November Flowers

I consider myself to be an eternal optimist. I see the glass as half full, I roll with the punches, I have a stiff upper lip, insert other positive cliche HERE. I have bad days like everyone else but I know that they will pass. Usually.

Last Monday still haunts me because I have never been that dark before. It also haunts me because while I haven’t been unable to do anything whatsoever, I still feel like my feet are mired in the mud and I cannot pull myself out of the pit. Every day since then has seen one or five things fly at me, like life has decided to give me a cross-punch, a hook, an upper and a kick to the junk for good measure. And then it peed on my head and set me on fire.

So many things, so many things.

My head is spinning and my heart is aching and, oh. Optimism has taken a vacation and I have become someone who is just waiting for another shoe to fall. Probably on my head. And then it will crush my baby toe. And then I will trip over it and fall face first back into the miry mud.

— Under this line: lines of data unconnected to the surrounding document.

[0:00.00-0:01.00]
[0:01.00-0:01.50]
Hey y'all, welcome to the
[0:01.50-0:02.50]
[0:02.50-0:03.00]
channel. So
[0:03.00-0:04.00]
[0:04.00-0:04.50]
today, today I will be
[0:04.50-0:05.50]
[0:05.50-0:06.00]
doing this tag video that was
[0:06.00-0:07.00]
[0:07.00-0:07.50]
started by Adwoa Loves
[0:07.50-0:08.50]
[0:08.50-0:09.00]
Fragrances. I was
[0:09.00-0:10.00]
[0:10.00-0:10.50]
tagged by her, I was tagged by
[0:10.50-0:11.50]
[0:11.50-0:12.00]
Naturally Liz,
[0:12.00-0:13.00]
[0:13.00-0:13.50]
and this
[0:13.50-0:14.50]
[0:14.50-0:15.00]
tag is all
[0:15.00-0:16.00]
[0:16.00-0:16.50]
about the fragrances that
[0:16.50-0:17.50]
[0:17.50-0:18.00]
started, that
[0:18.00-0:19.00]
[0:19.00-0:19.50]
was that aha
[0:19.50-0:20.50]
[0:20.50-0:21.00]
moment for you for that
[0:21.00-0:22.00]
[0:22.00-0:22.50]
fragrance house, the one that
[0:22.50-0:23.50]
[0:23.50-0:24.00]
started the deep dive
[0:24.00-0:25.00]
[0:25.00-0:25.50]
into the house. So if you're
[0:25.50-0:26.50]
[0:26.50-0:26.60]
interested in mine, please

So many things, so many things.

Here is but a few of them.

My sister emailed the family a few weeks ago to tell us that she’d had a mole removed and biopsied. It first came back clean but it turns out that it’s malignant melanoma. There’s a chance that the biopsy got it all, but there’s a chance that Dr. Google is horribly right. She’s gone for a second biopsy, and we’re waiting to hear the results. She is the one sibling with whom I share both parents, and who has the same skin type as I do. I’ve made an appointment with my family Doctor for next week for her to take a look at me, because it would be stupid not to. We’re praying that she is fine because … she’s my sister, you know?

It’s no secret that I have been struggling with my career, and while I won’t go into the details here (I did already here), it’s just not been good. I don’t know where I fit, exactly, and the communication has been sub-par. I don’t belong there, but I don’t know where I do belong, which leaves me feeling stuck. I had a few neon arrows pointing a different direction yesterday, which gave me hope, but my Debbie Downer attitude as of late (TOTALLY JUSTIFIED) wonders if it will all work out. One neon sign, at least, is pretty concrete (Hi, Kami!), and another one would be pretty rad (Hi, Amanda and Shelley!), and the other signs would be great but maybe I’m grasping at straws. (Related: Hire me.)

I missed some important filings for the company that we use for our self-employment work and got a notice in the mail that they were going to DISSOLVE OUR COMPANY. Being the government, they made it sound like it was a done deal, and I quickly did the filings and sent this wordy cover letter and all of this documentation to back up why our company still exists (BECAUSE IT DOES). I’ve been fretting over this for a WEEK, but haven’t been home during their (short) work hours. When I called yesterday to see the status, expecting them to say TOO BAD SO SAD, the girl was all, “Oh! You filed! We’re all good.” Way to freak me out, Big Brother.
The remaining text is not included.